S'évader par la lecture plutôt que par les armes. L'idée a séduit les autorités brésiliennes, qui proposeront bientôt aux détenus de quatre prisons fédérales surpeuplées une remise de peine de quatre jours pour chaque livre lu. Une douzaine d'œuvres littéraires, philosophiques, scientifiques ou classiques seront mises à disposition des prisonniers, qui pourront, en s'y plongeant, réduire leur temps de détention de quarante-huit jours maximum chaque année.
Ce programme, baptisé "La rédemption par la lecture", est aussi avantageux qu'exigeant. Les participants, sélectionnés par une commission spéciale, auront quatre semaines pour lire chaque ouvrage. Ils devront ensuite rédiger une dissertation "respectant l'usage des paragraphes, de l'orthographe, des marges et lisiblement présentée", d'après le Journal officiel brésilien.

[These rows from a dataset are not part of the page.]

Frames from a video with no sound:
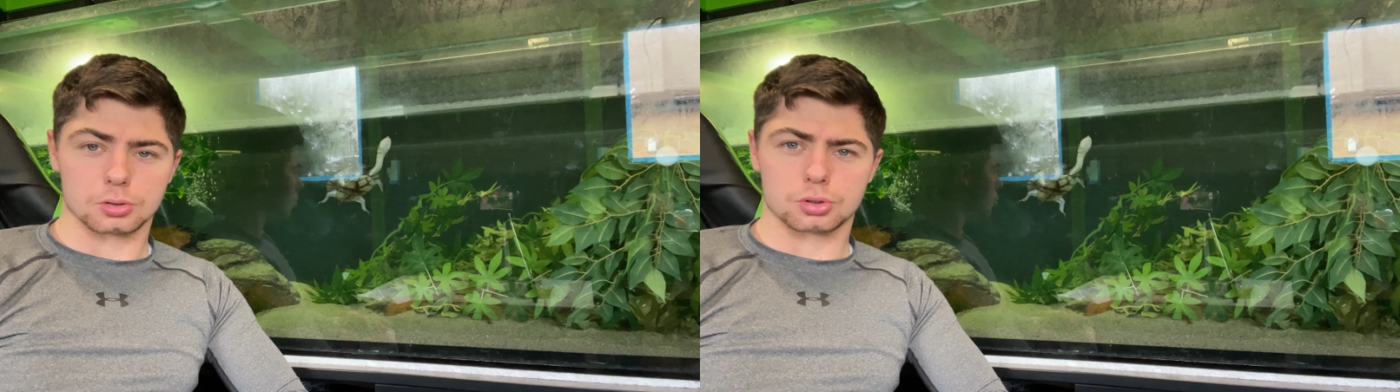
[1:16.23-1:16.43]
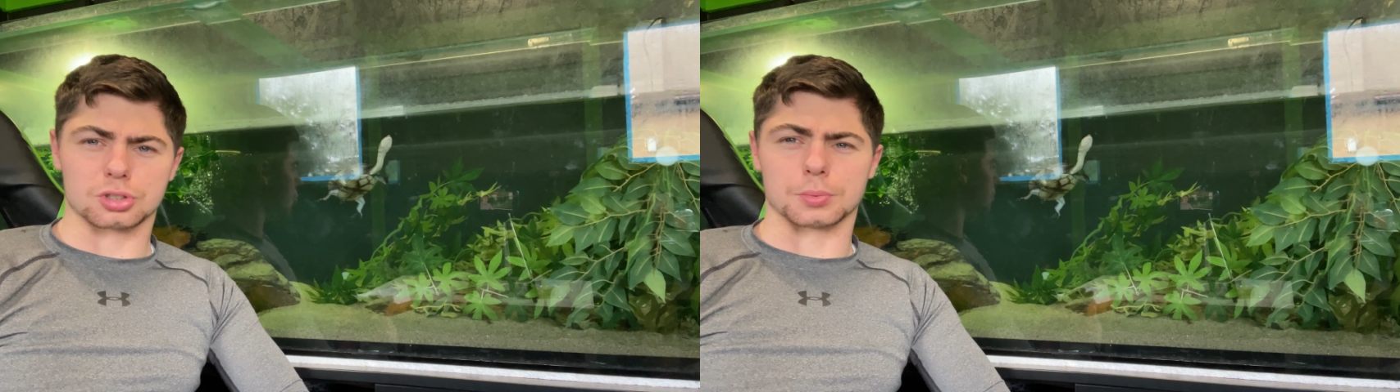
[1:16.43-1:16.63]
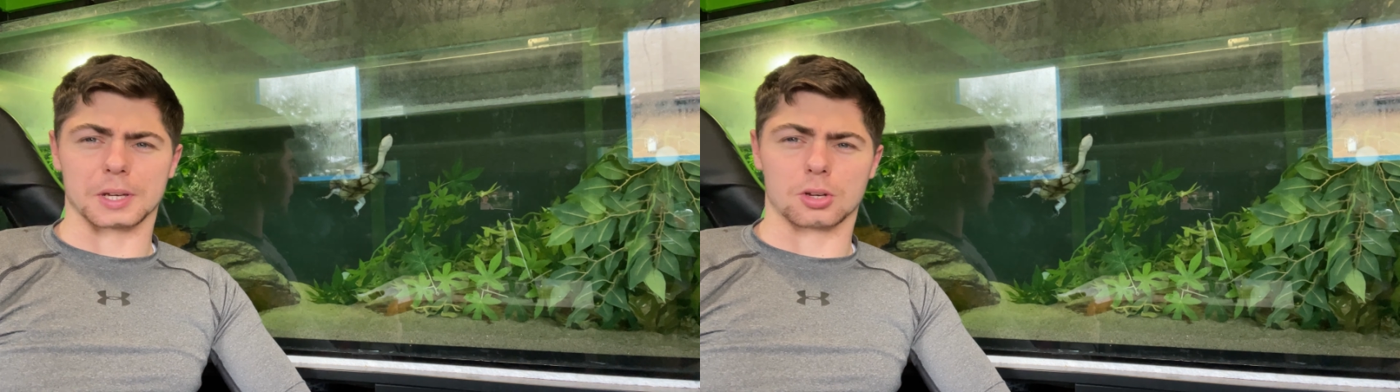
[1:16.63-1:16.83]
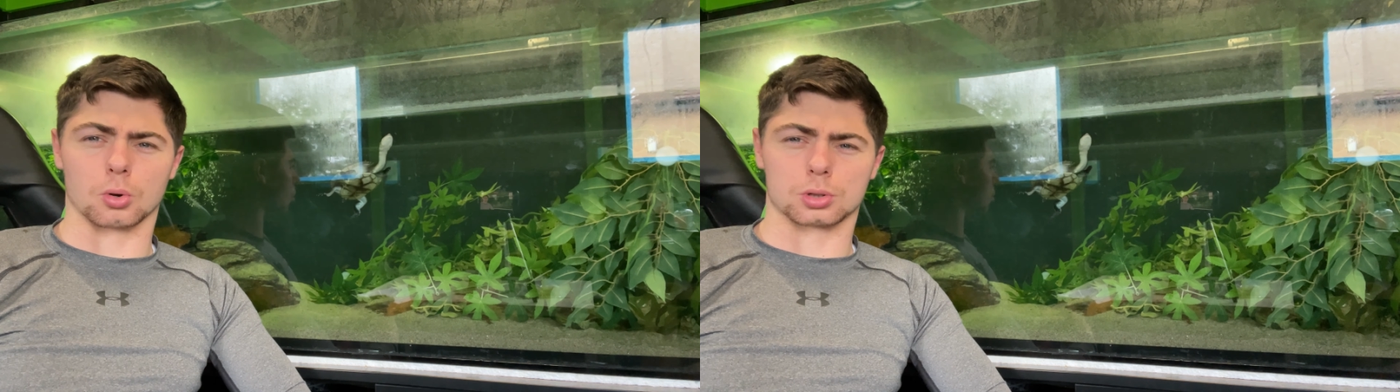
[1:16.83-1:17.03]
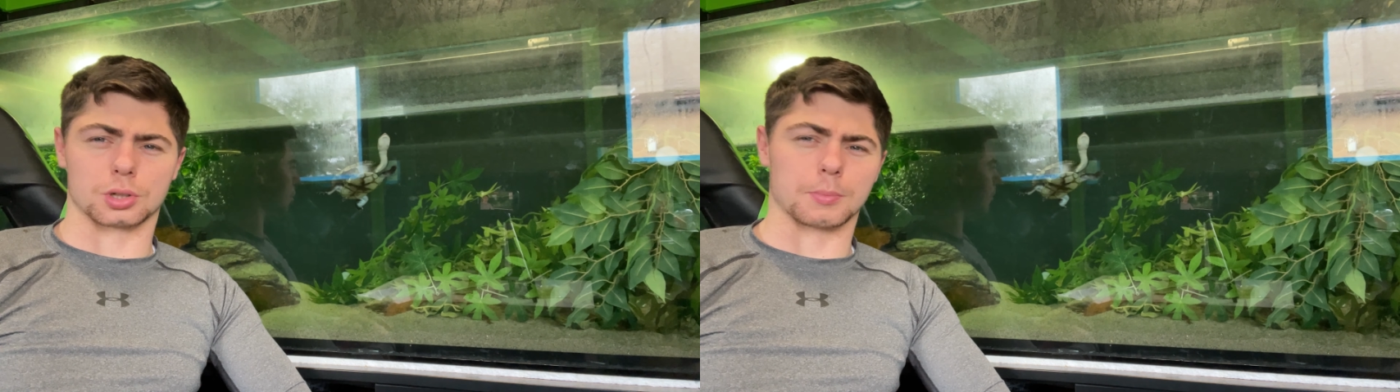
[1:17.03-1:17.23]
Just a bit of
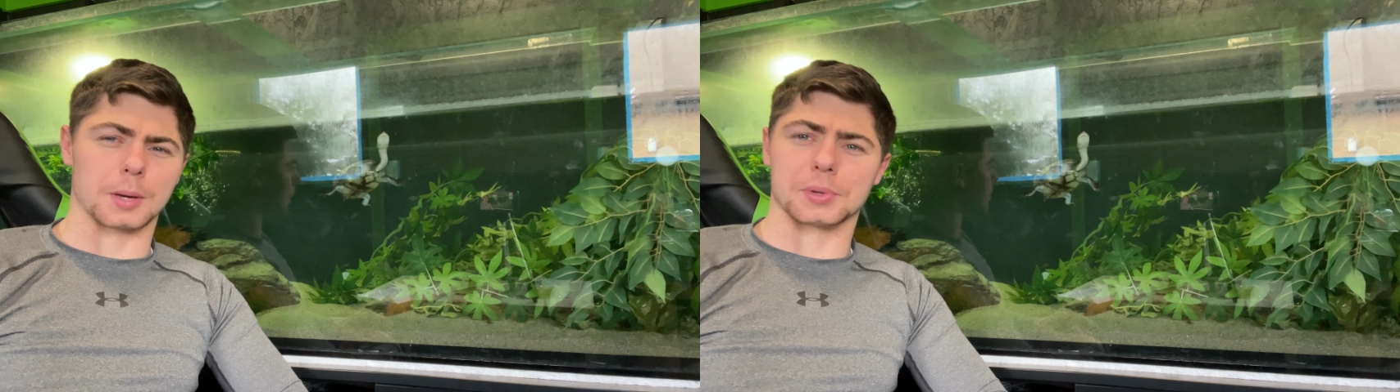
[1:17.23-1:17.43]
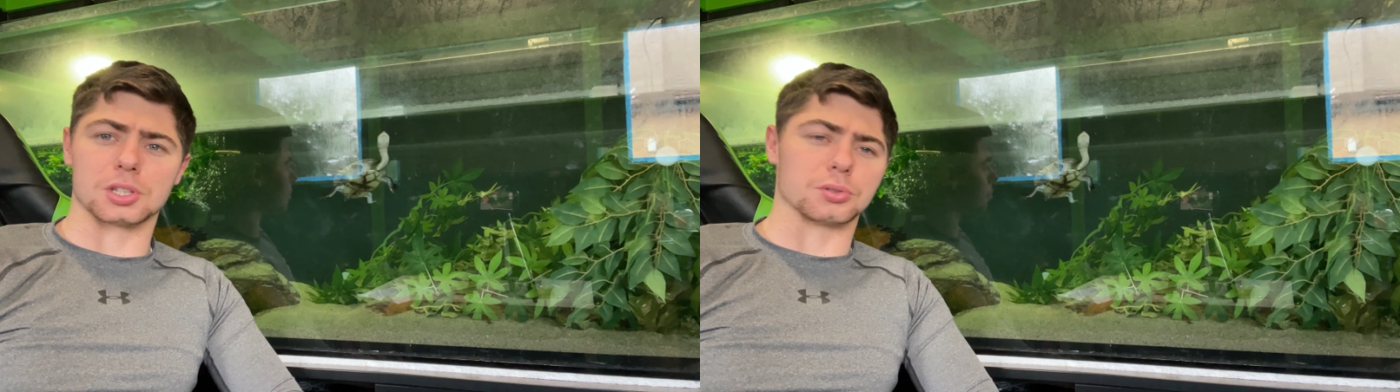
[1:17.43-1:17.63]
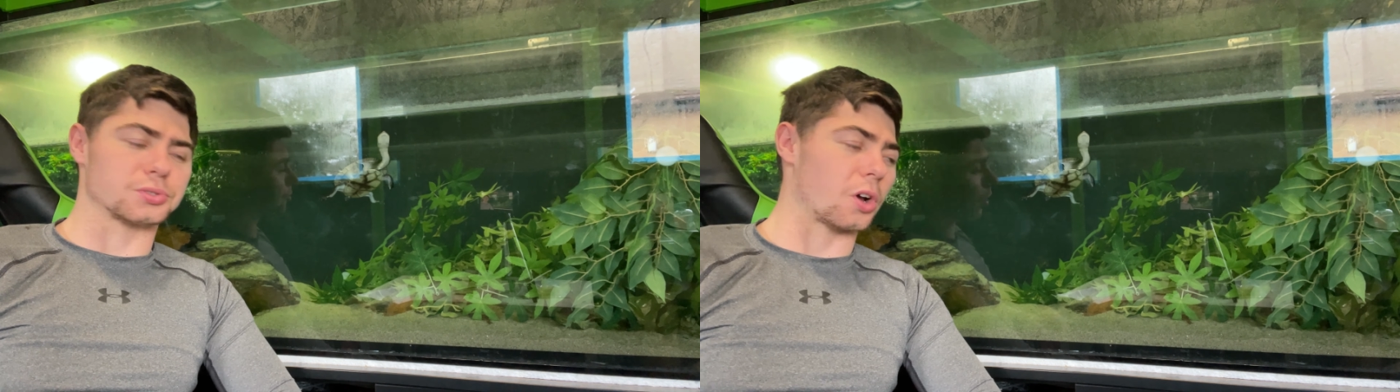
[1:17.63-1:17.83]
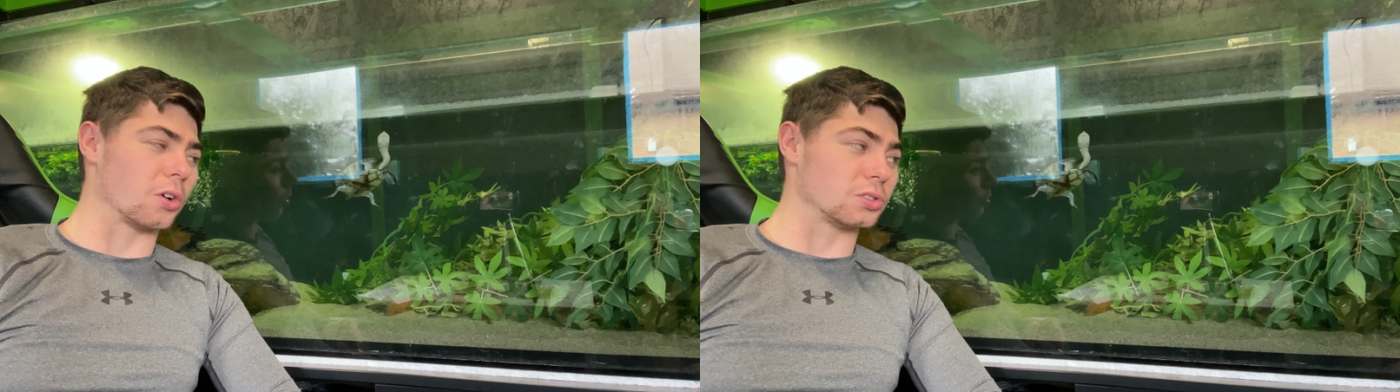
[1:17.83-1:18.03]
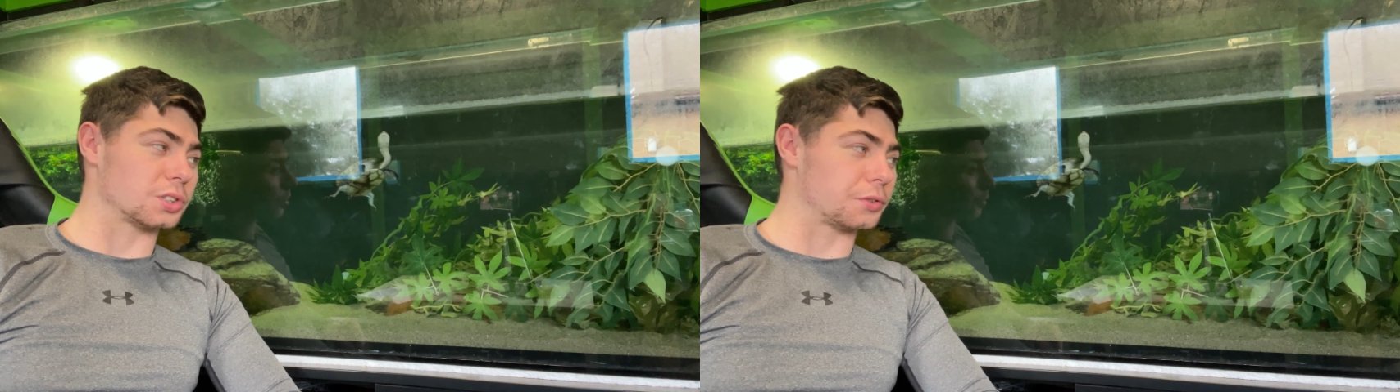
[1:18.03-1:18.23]
caution, maybe use
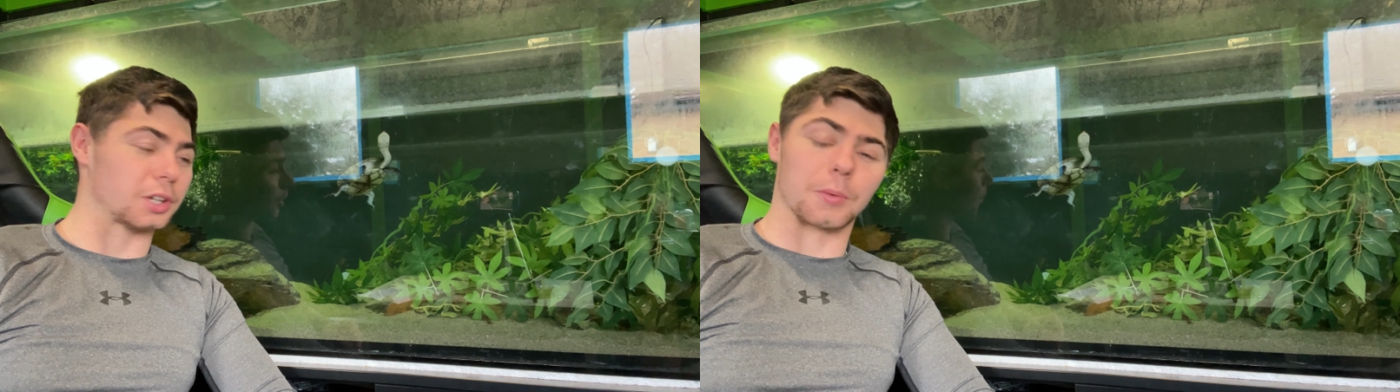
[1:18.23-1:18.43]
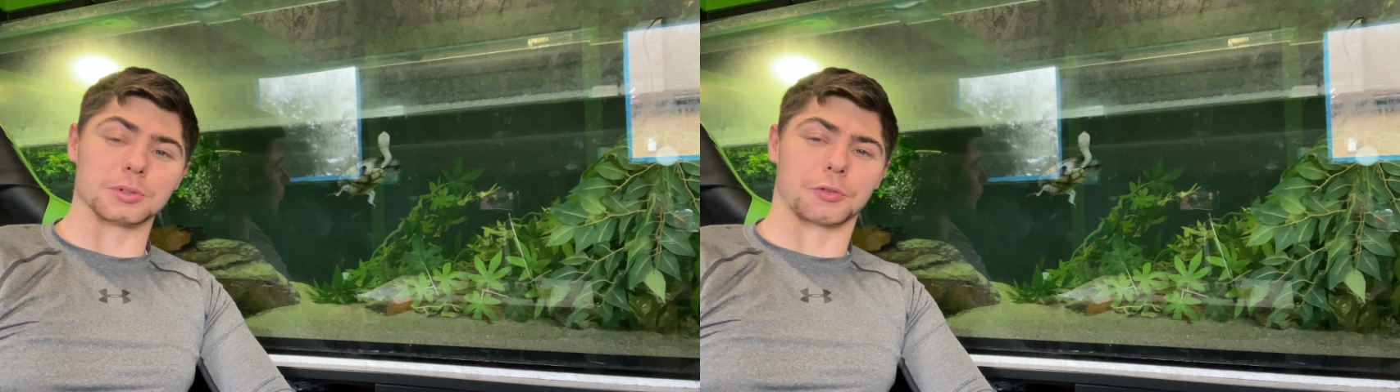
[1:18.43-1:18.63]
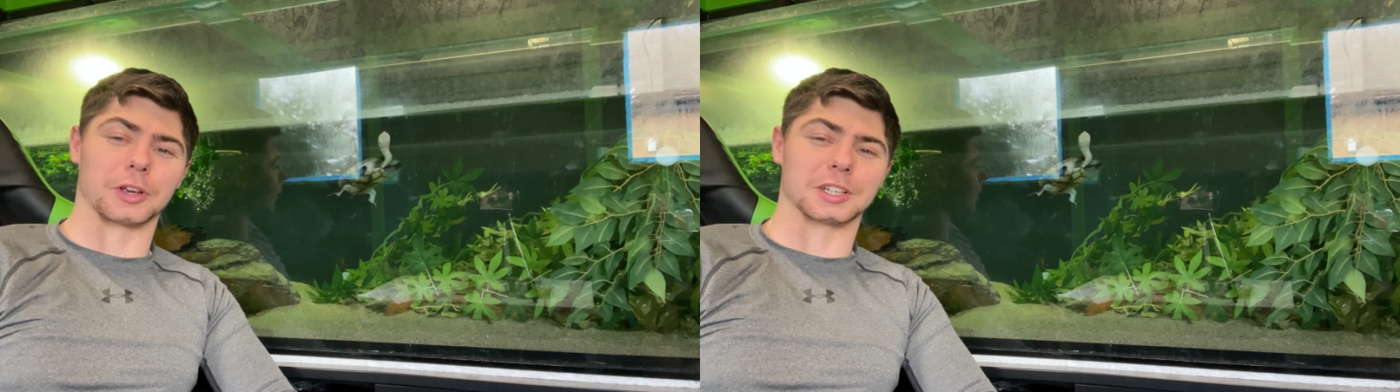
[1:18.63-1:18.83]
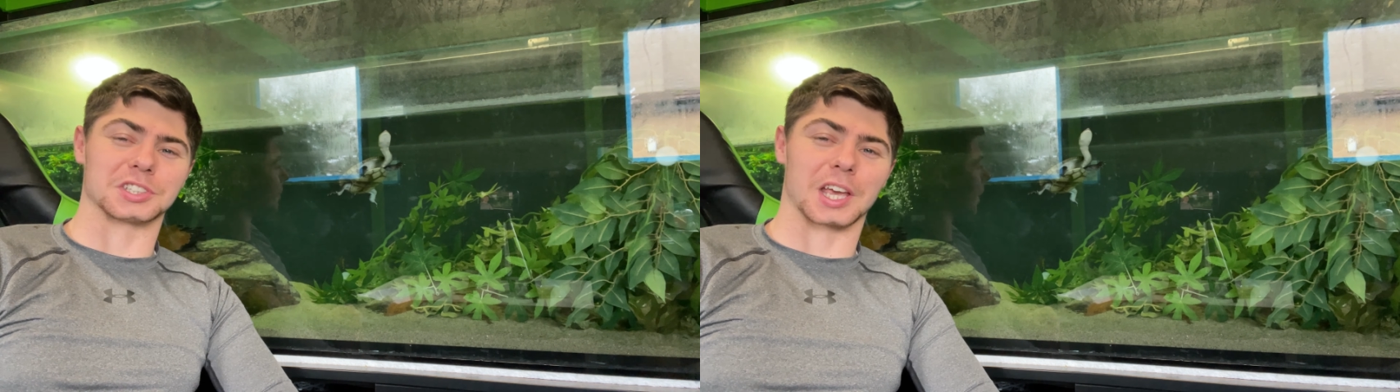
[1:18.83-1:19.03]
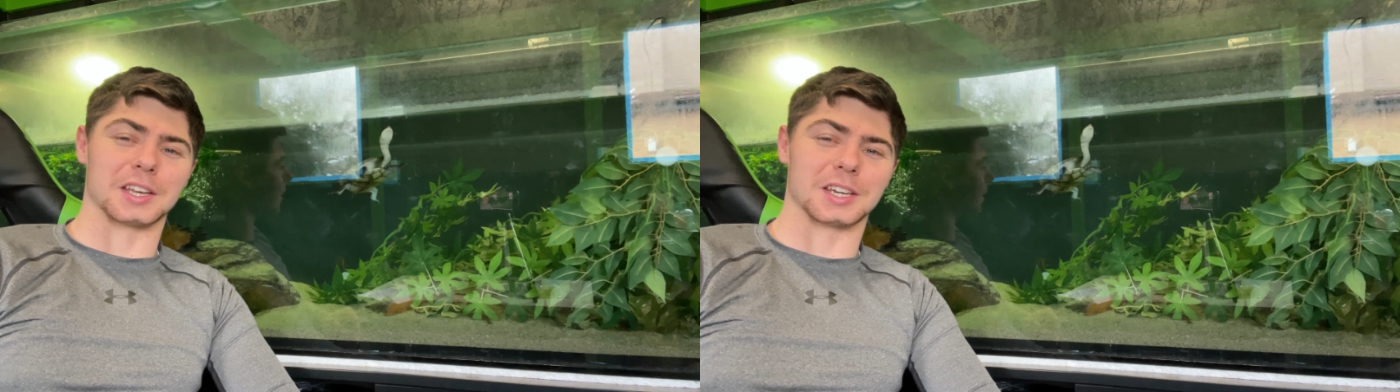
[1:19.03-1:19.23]
tongs if you don't want your fingers
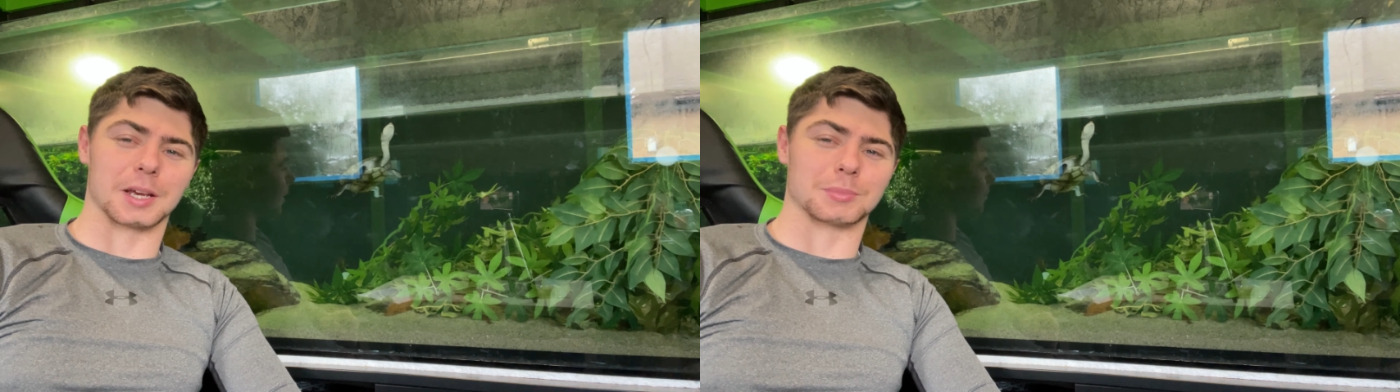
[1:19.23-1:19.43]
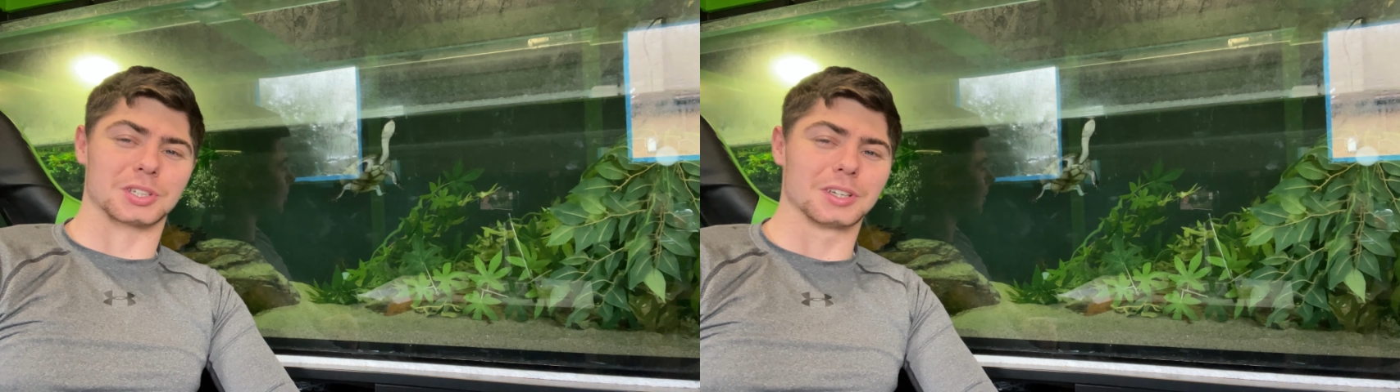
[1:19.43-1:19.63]
getting nipped.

La méthode a déjà fait ses preuves aux Etats-Unis, où, depuis 1991, des détenus – récidivistes de préférence – se retrouvent régulièrement sur le campus de
l'université de Dartmouth pour y parler littérature. John Steinbeck, Jack London... Le corpus étudié est riche, la parole libre. Juges et conseillers d'insertion y participent.
Réduire la récidive
"En acceptant de lire six livres en douze semaines, et d'en discuter, le prévenu échappe à la prison ferme ou sort de prison avant terme. Il peut aussi, à la discrétion du juge, bénéficier d'une remise de peine supplémentaire à l'issue du programme", explique Philippe Boulet-Gercourt dans Le Nouvel Observateur. Mais attention : la lecture des ouvrages est obligatoire
Inauguré par Robert Waxler, professeur à l'université du Massachussets, le projet s'est installé dans la durée et a essaimé jusqu'au Texas. Ses résultats sont indéniables : d'après une étude menée par les universitaires, "un échantillon type de délinquants affiche un taux de récidive de 45 %. Les participants au programme ? Moins de deux fois moins", note le reporter du Nouvel Observateur.
Lire aiderait donc à la réinsertion ? C'est en tout cas la conviction de François-Régis Hutin, le PDG d'Ouest-France
qui a décidé, en 2006, de distribuer gratuitement son journal à des
milliers de détenus de Bretagne, Pays de la Loire et Basse-Normandie. "La distribution du journal a changé miraculeusement l'atmosphère de la prison", expliquait en 2007
l'ancien directeur de la maison d'arrêt de Rennes Pascal Vion à une journaliste du Monde.